Consciousness, according to Ayn Rand, has a specific and finite identity, just like everything else; consequently, it must work according to a specific way of validation. A piece of knowledge cannot be disqualified
because it was obtained through a certain procedure and in a particular format. Thus, for Ayn Rand, the fact that awareness must contain its own identity implies the rejection of both universal skepticism based on the limits
of consciousness and any claim to revelation, emotion, or faith-based belief.
All knowledge, according to the Objectivist epistemology, is ultimately founded on perception. The given, the obvious, are perceptions, not sensations.
Therefore, Rand rejected Kant's distinction between things as we experience them
and things as they are in actuality.
Rand penned
The attack against man's consciousness and, more specifically, his conceptual faculty has depended on the uncontested premise that any information acquired through a conscious process is necessarily subjective and cannot conform to the objective facts of reality, since it is processed knowledge … [but] all knowledge is processed knowledge—whether on the sensory, level of perceptual or intellectual.
The term unprocessed
refers to knowledge received without cognitive tools.
Rand's Introduction to Objectivist Epistemology devotes the most detail to the theory of concept generation, the part of epistemology to which she devotes the most attention. She argued that conceptions are produced through the exclusion of measurement. Peikoff explained it as follows::
To form a concept, one mentally isolates a group of concretes (of distinct perceptual units) on the basis of observed similarities that distinguish them from all other known concretes (similarity is the relationship between two or more existents that possess the same characteristic(s), but in different measure or degree
); then, by omitting the particular measurements of these concretes, one integrates them into a single new mental unit: the concept (a potentially unlimited number).
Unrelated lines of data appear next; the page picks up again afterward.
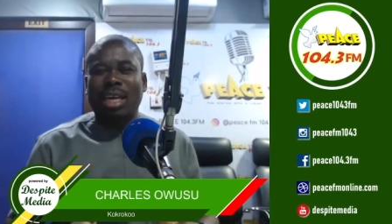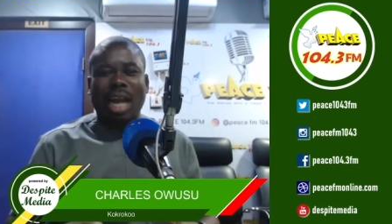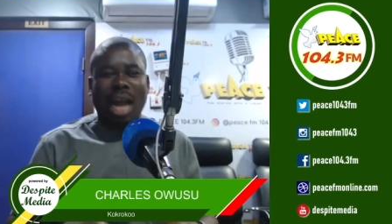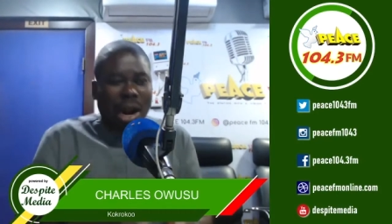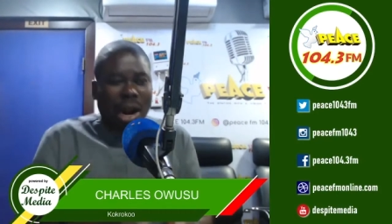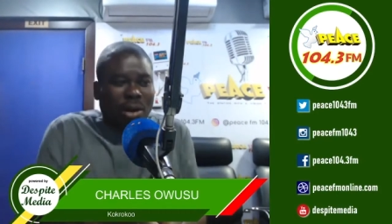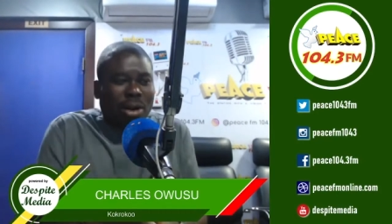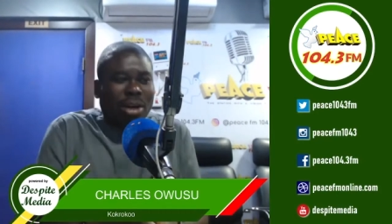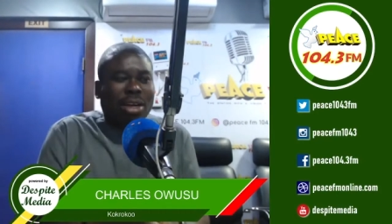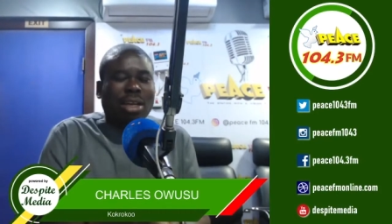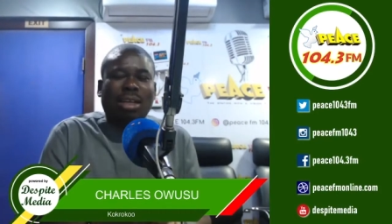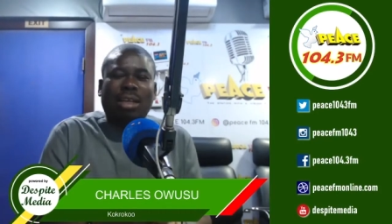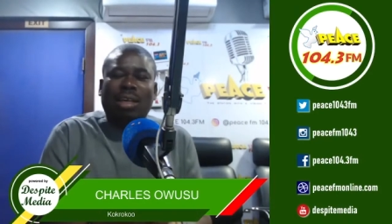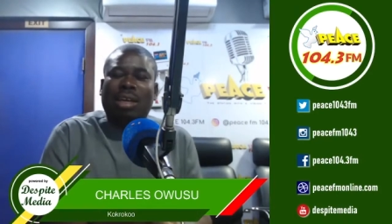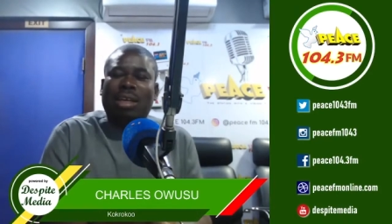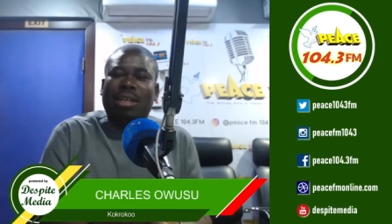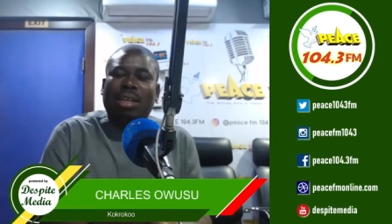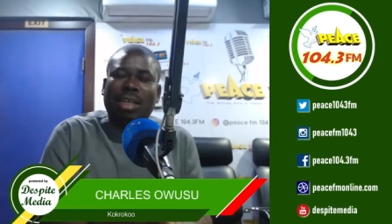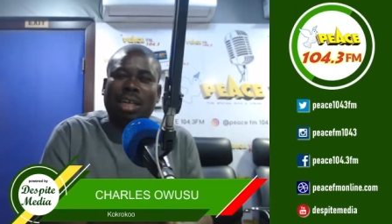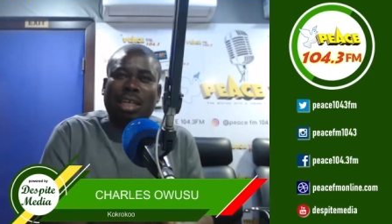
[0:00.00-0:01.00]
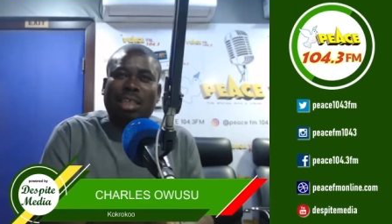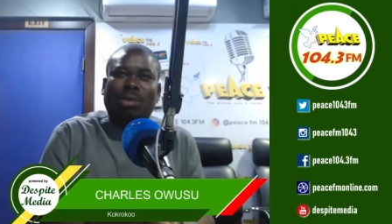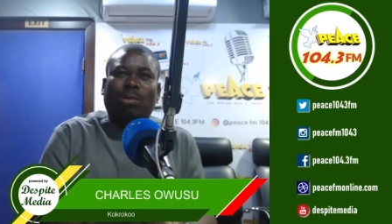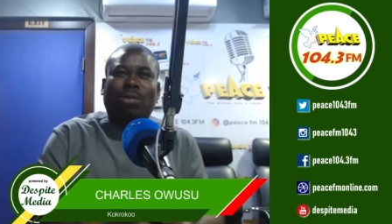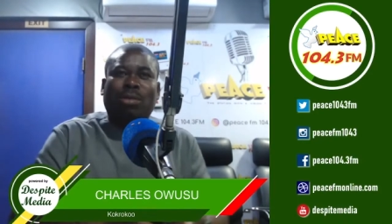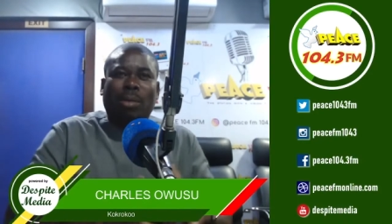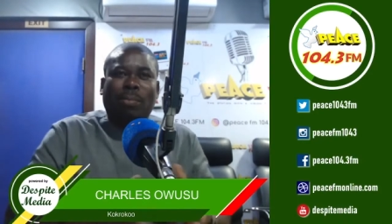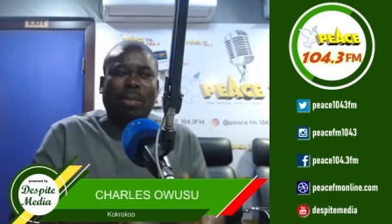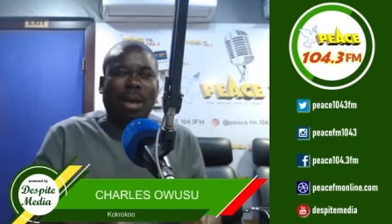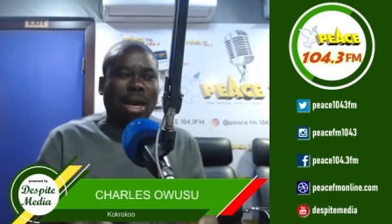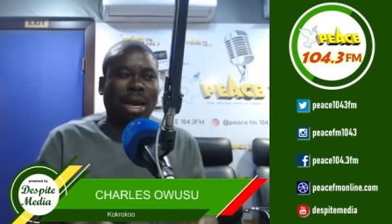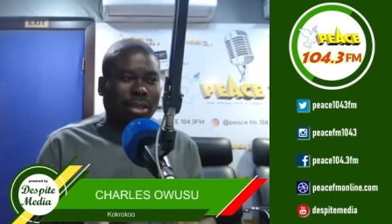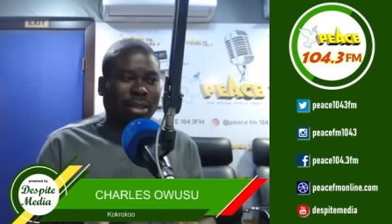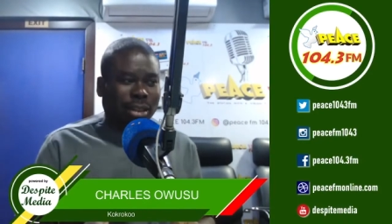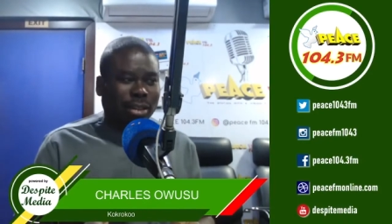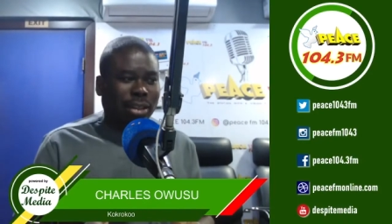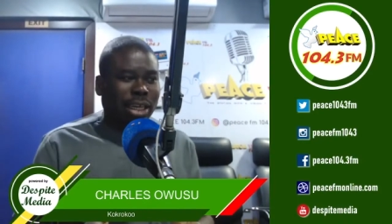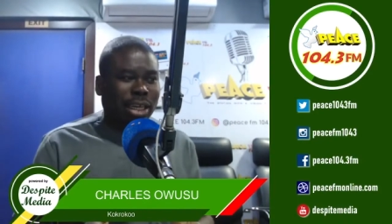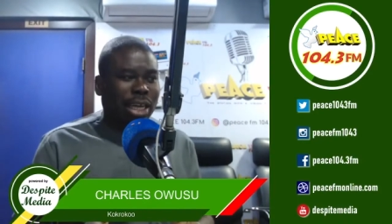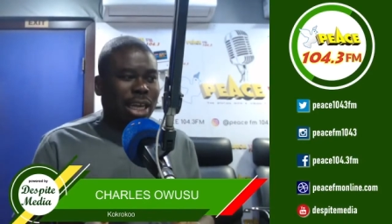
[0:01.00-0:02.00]
currently leadership of the
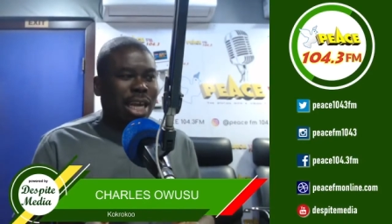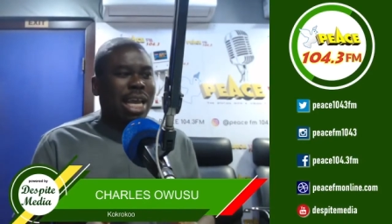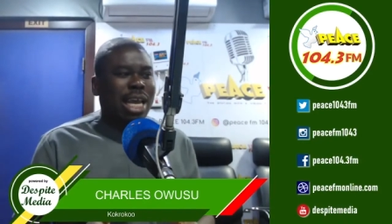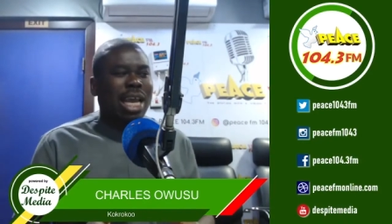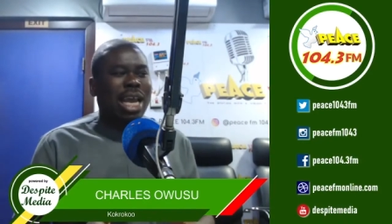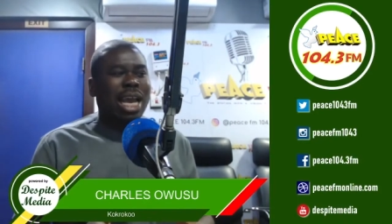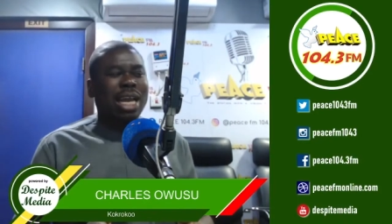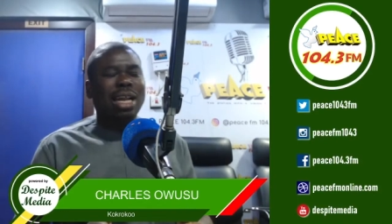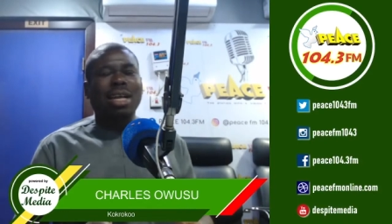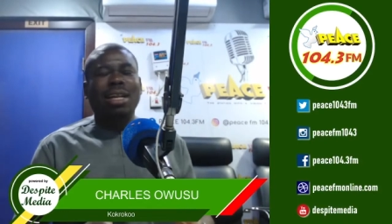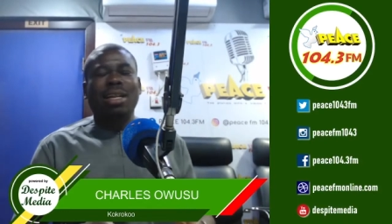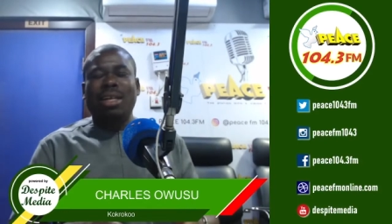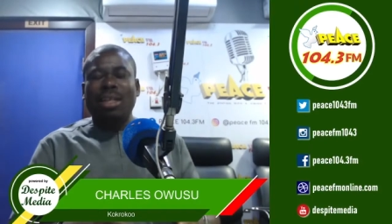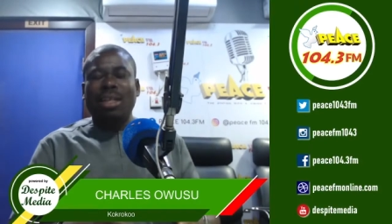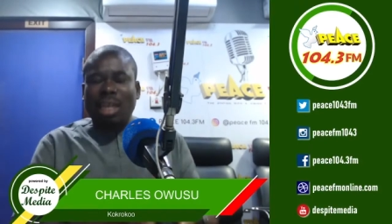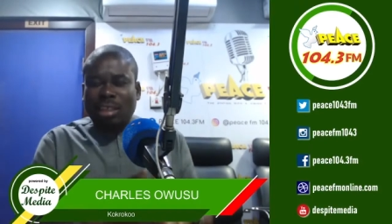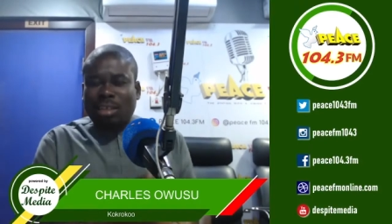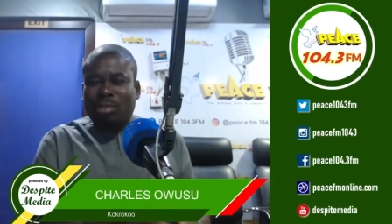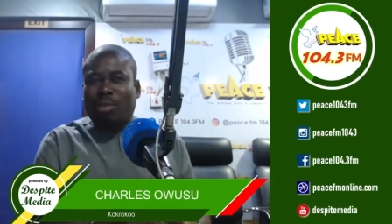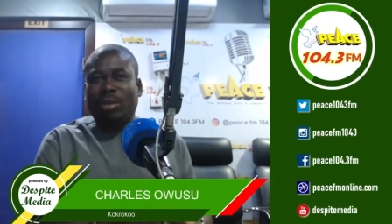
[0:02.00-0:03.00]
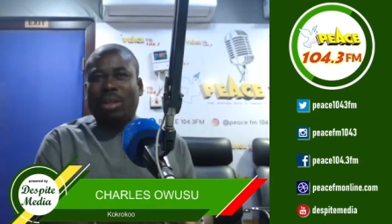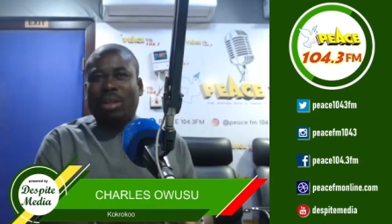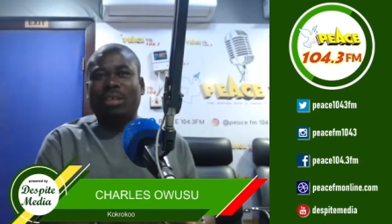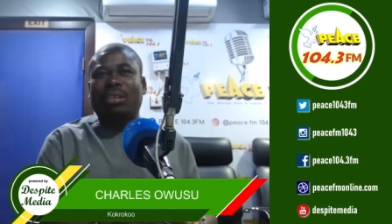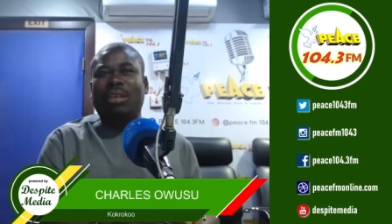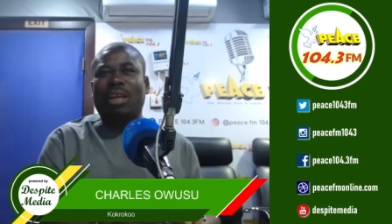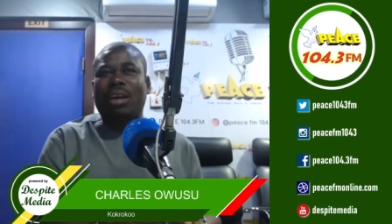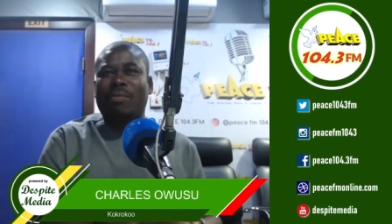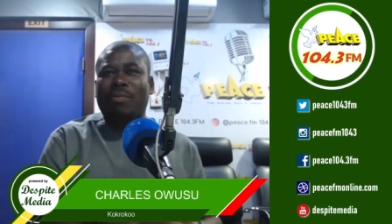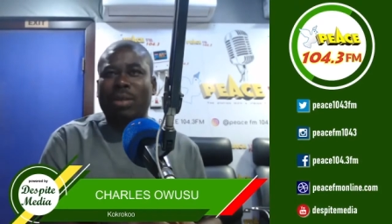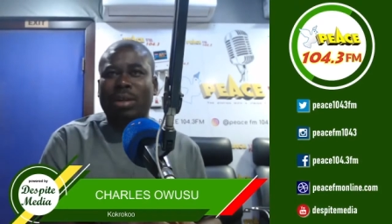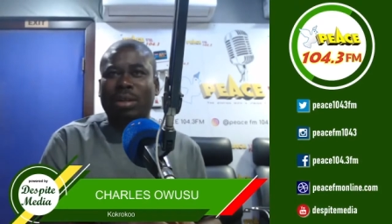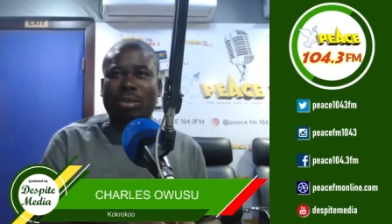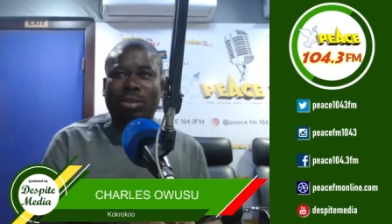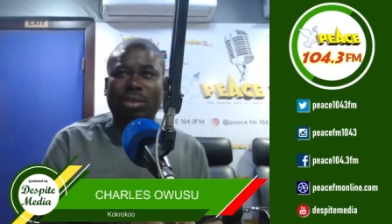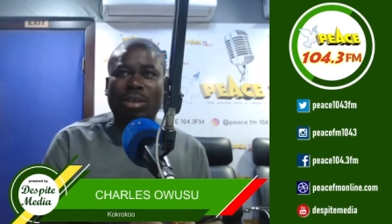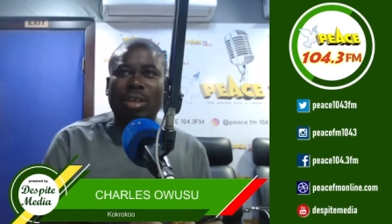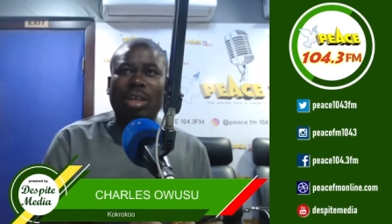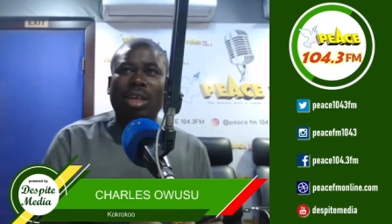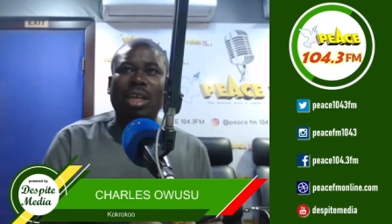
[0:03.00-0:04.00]
party and leadership of this government
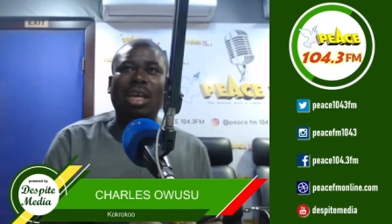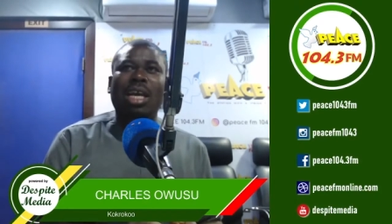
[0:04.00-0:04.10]
no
By choosing a perceptual symbol (a word) to label it, the integration is completed and maintained. A idea is the conceptual integration of two or more units with the same distinguishing feature(s), with their specific measures eliminated.
In accordance with Rand, In this context,
measurements omitted" does not imply that measurements are considered nonexistent; rather, it indicates that measurements exist but are not specified. Measurements are a crucial component of the procedure.